In a 6-3 decision Feb. 20, the Supreme Court struck down President Trump’s tariffs imposed under the International Emergency Economic Powers Act. The case will now return to the Court of International Trade, which will have to decide the appropriate remedy, including whether and how refunds should be processed.
What You Should Do
ST&R’s advice to importers continues to be that there is no need to file suit now before liquidations occur to preserve their rights to potential IEEPA tariff refunds. In addition, because it is still uncertain whether protests will ultimately be required and whether U.S. Customs and Border Protection will refund IEEPA tariffs through protests without the need for litigation, we still advise importers to protest liquidations to ensure the availability of refunds.
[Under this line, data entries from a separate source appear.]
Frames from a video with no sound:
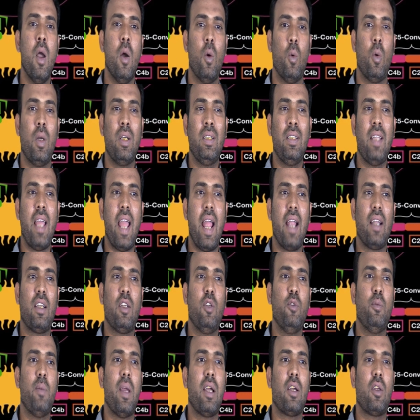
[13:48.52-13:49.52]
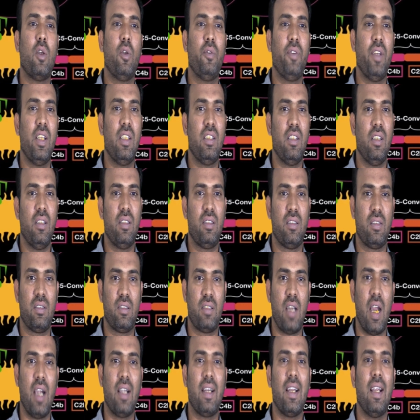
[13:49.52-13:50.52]
When the active macrophage is
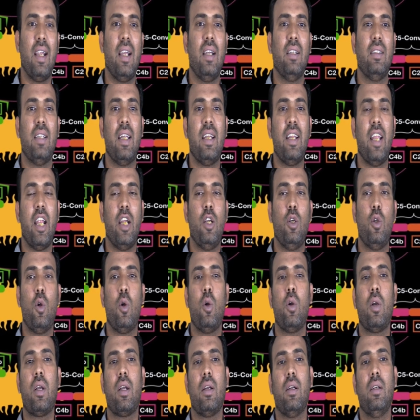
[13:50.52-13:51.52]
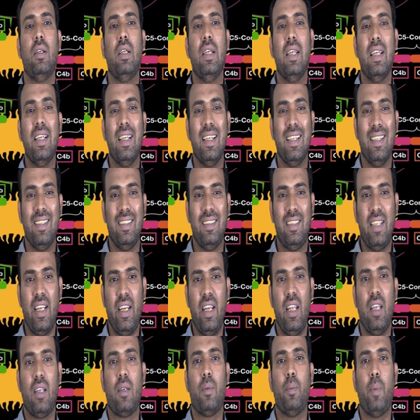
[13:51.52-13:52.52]
started, then
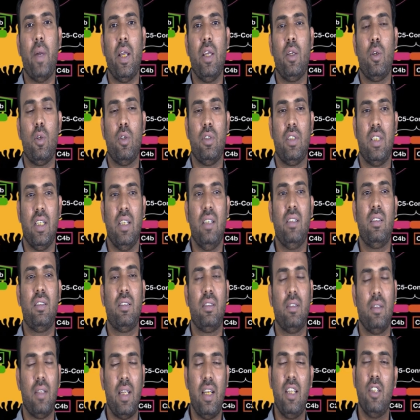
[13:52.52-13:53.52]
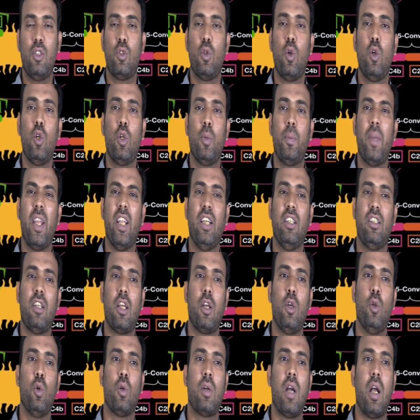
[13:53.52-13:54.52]
endogenic pyrogens, that is going to be
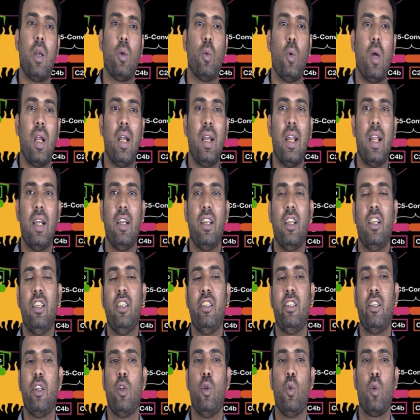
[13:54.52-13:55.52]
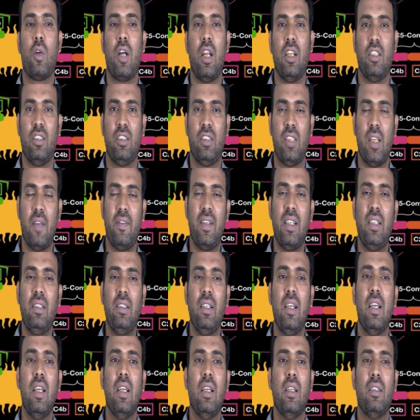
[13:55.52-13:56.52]
interleukin 1 and interleukin
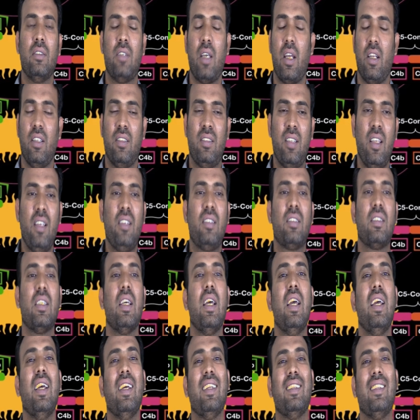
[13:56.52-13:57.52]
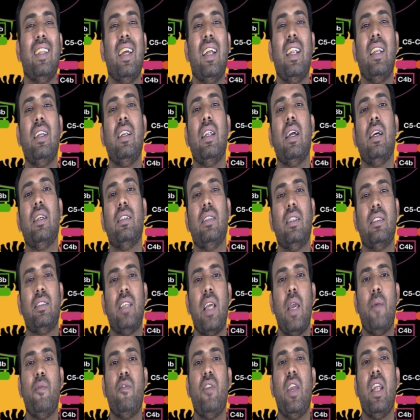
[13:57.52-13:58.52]
6, then the
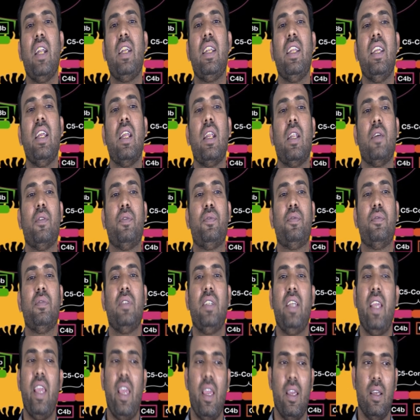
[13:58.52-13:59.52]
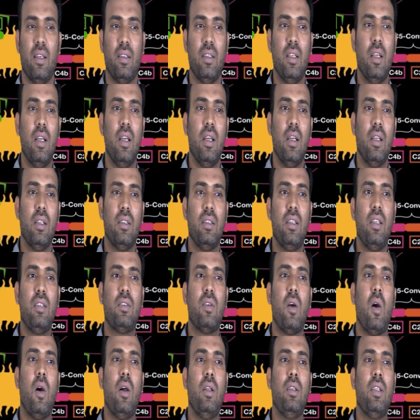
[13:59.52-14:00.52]
same way TNF-A. These
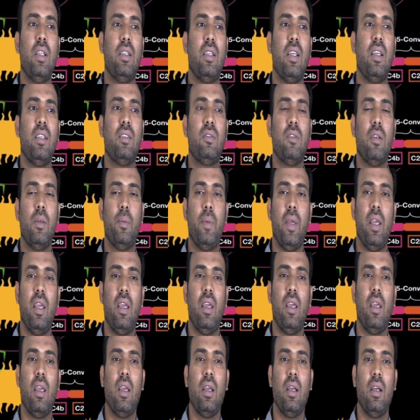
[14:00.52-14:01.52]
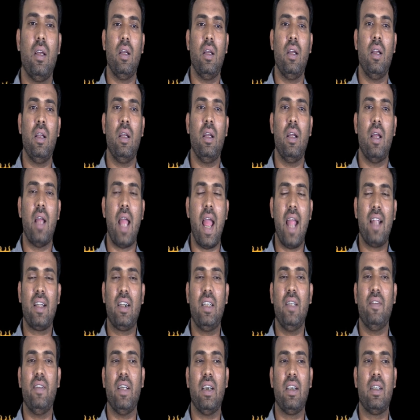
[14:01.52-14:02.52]
all the things will be
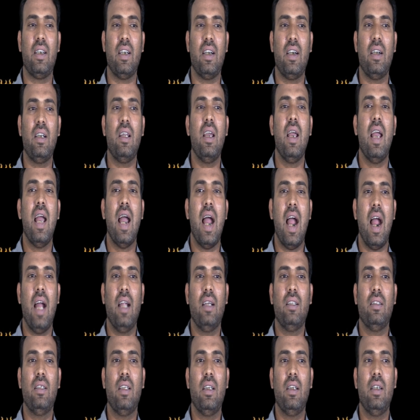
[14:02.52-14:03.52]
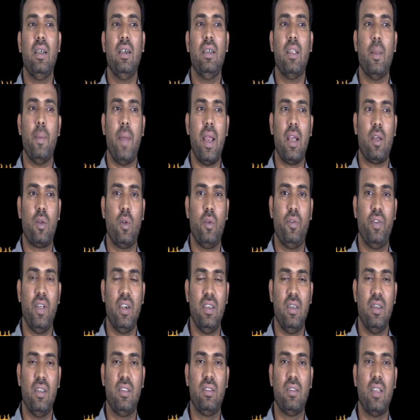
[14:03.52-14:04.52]
activated, and then in the
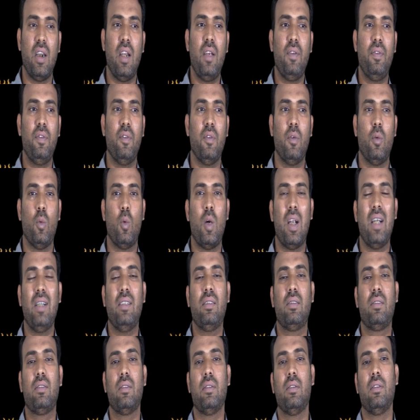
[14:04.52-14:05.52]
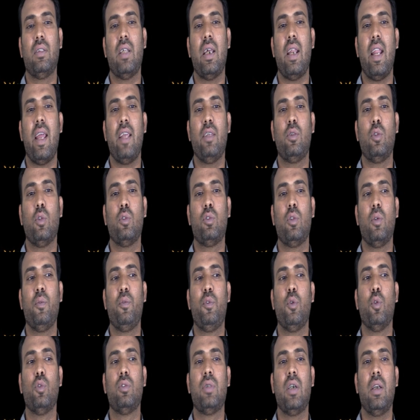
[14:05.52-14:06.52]
macrophage itself, once the lysosome
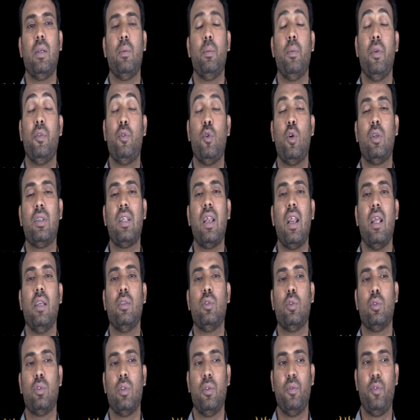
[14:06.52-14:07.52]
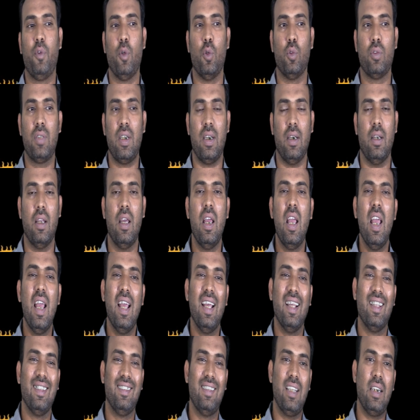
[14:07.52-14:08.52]
fusion, before the lysosome fusion,
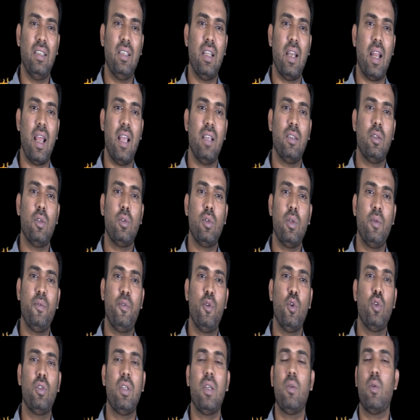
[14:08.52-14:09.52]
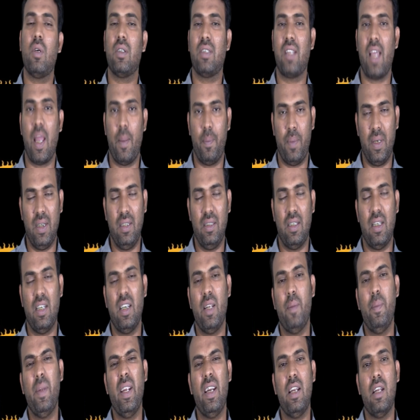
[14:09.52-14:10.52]
then the lysosome fusion was happened,
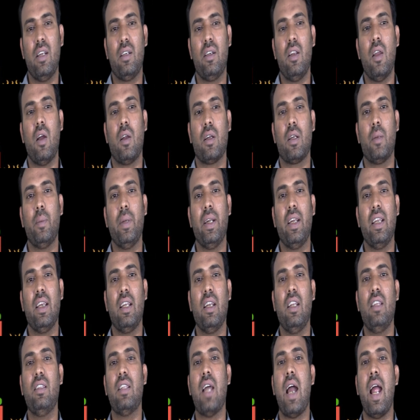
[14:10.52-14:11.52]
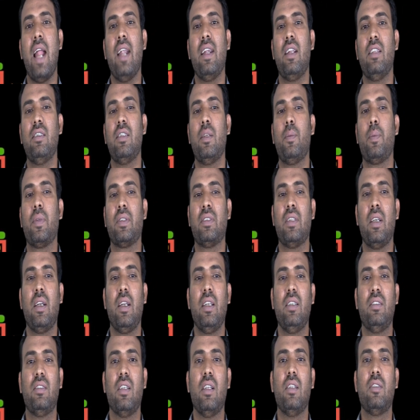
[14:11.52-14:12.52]
then immediately automatically the antigen
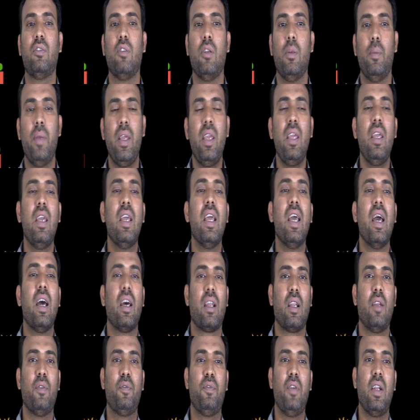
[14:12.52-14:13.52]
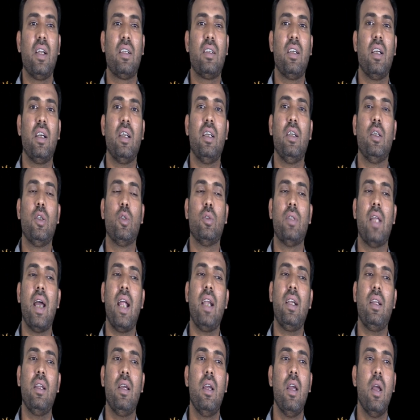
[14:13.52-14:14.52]
presenting cells will be reflected into
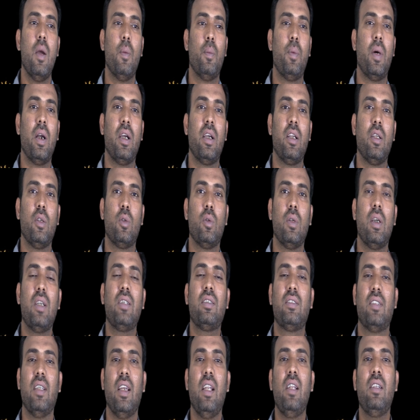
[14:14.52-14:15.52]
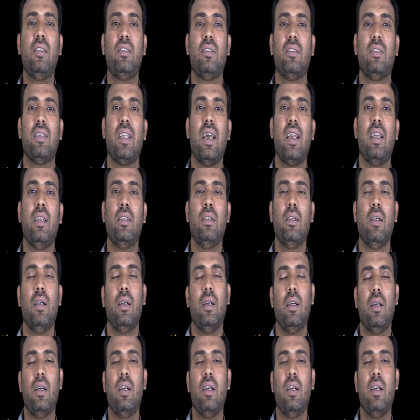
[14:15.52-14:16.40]
that particular cells, then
ST&R will conduct a webinar Feb. 26 to review the court’s decision, what comes next for importers, and possible replacements for IEEPA tariffs. Click here for more information or to register to attend.
What the Decision Said
The majority opinion framed the main question in this case as whether the statutory provision allowing the president to “regulate importation” under IEEPA includes the authority to impose tariffs. Reviewing the statutory context, the court emphasized that IEEPA has historically been used to restrict transactions—such as freezing assets or banning certain imports and exports—rather than adjusting tariff rates. It also noted that Congress has enacted numerous trade statutes that grant tariff‑setting authority in explicit, limited circumstances, suggesting that IEEPA was never intended to serve as a broad tariff power. The court also found that reading IEEPA to authorize unlimited tariffs would upset the balance of congressional control over foreign commerce.
Further, the court rejected the government’s argument that emergencies justify expanding presidential authority in this context. Although IEEPA gives the president flexibility when responding to extraordinary threats, the court held that it does not override clear structural limits on tariff authority. Because nothing in the statutory text suggested that Congress intended to delegate such sweeping power, the court concluded that the president’s tariff proclamations exceeded his statutory authority. As such, the court declined to address whether the tariffs also violated the non-delegation doctrine.
Accordingly, the majority held that IEEPA does not authorize the tariffs imposed by President Trump, effectively invalidating all executive orders imposing tariffs under IEEPA.
Several justices filed separate opinions. Justice Gorsuch concurred, emphasizing his agreement with the majority’s conclusion that IEEPA does not authorize presidential tariff‑setting but criticizing other members of the court for not applying the major questions doctrine with full force to the IEEPA tariffs. Justice Kagan, joined by justices Sotomayor and Jackson, also concurred, reasoning that the court could strike down the tariffs without relying on the major questions doctrine at all. Jackson also concurred separately, noting her preference to use legislative history to interpret IEEPA.
Justice Kavanaugh, joined by justices Thomas and Alito, dissented. Kavanaugh said he would have upheld the tariffs because he believed IEEPA’s plain language, together with the historical precedent of tariffs imposed under IEEPA’s predecessor statute, provided the president the authority to impose tariffs.
Notably, Kavanaugh also explained that the majority’s decision “might not substantially constrain a President’s ability to order tariffs going forward” because “numerous other federal statutes authorize the President to impose tariffs and might justify most (if not all) of the tariffs at issue in this case—albeit perhaps with a few additional procedural steps that IEEPA, as an emergency statute, does not require.” Such statutes include the Trade Expansion Act of 1962 (Section 232), the Trade Act of 1974 (sections 122, 201, and 301), and the Tariff Act of 1930 (Section 338).
(As of press time President Trump had declared his intention to issue, but had not yet signed, an executive order imposing a global 10 percent tariff under Section 122, which by law may only remain in effect for 150 days unless Congress approves an extension.)
The case will now return to the CAFC and then the CIT. The CAFC had already partly vacated the CIT’s decision because it had erroneously issued a universal injunction. Now the CIT will have to decide the appropriate remedy for the now-invalidated tariffs, including whether and how refunds should be processed.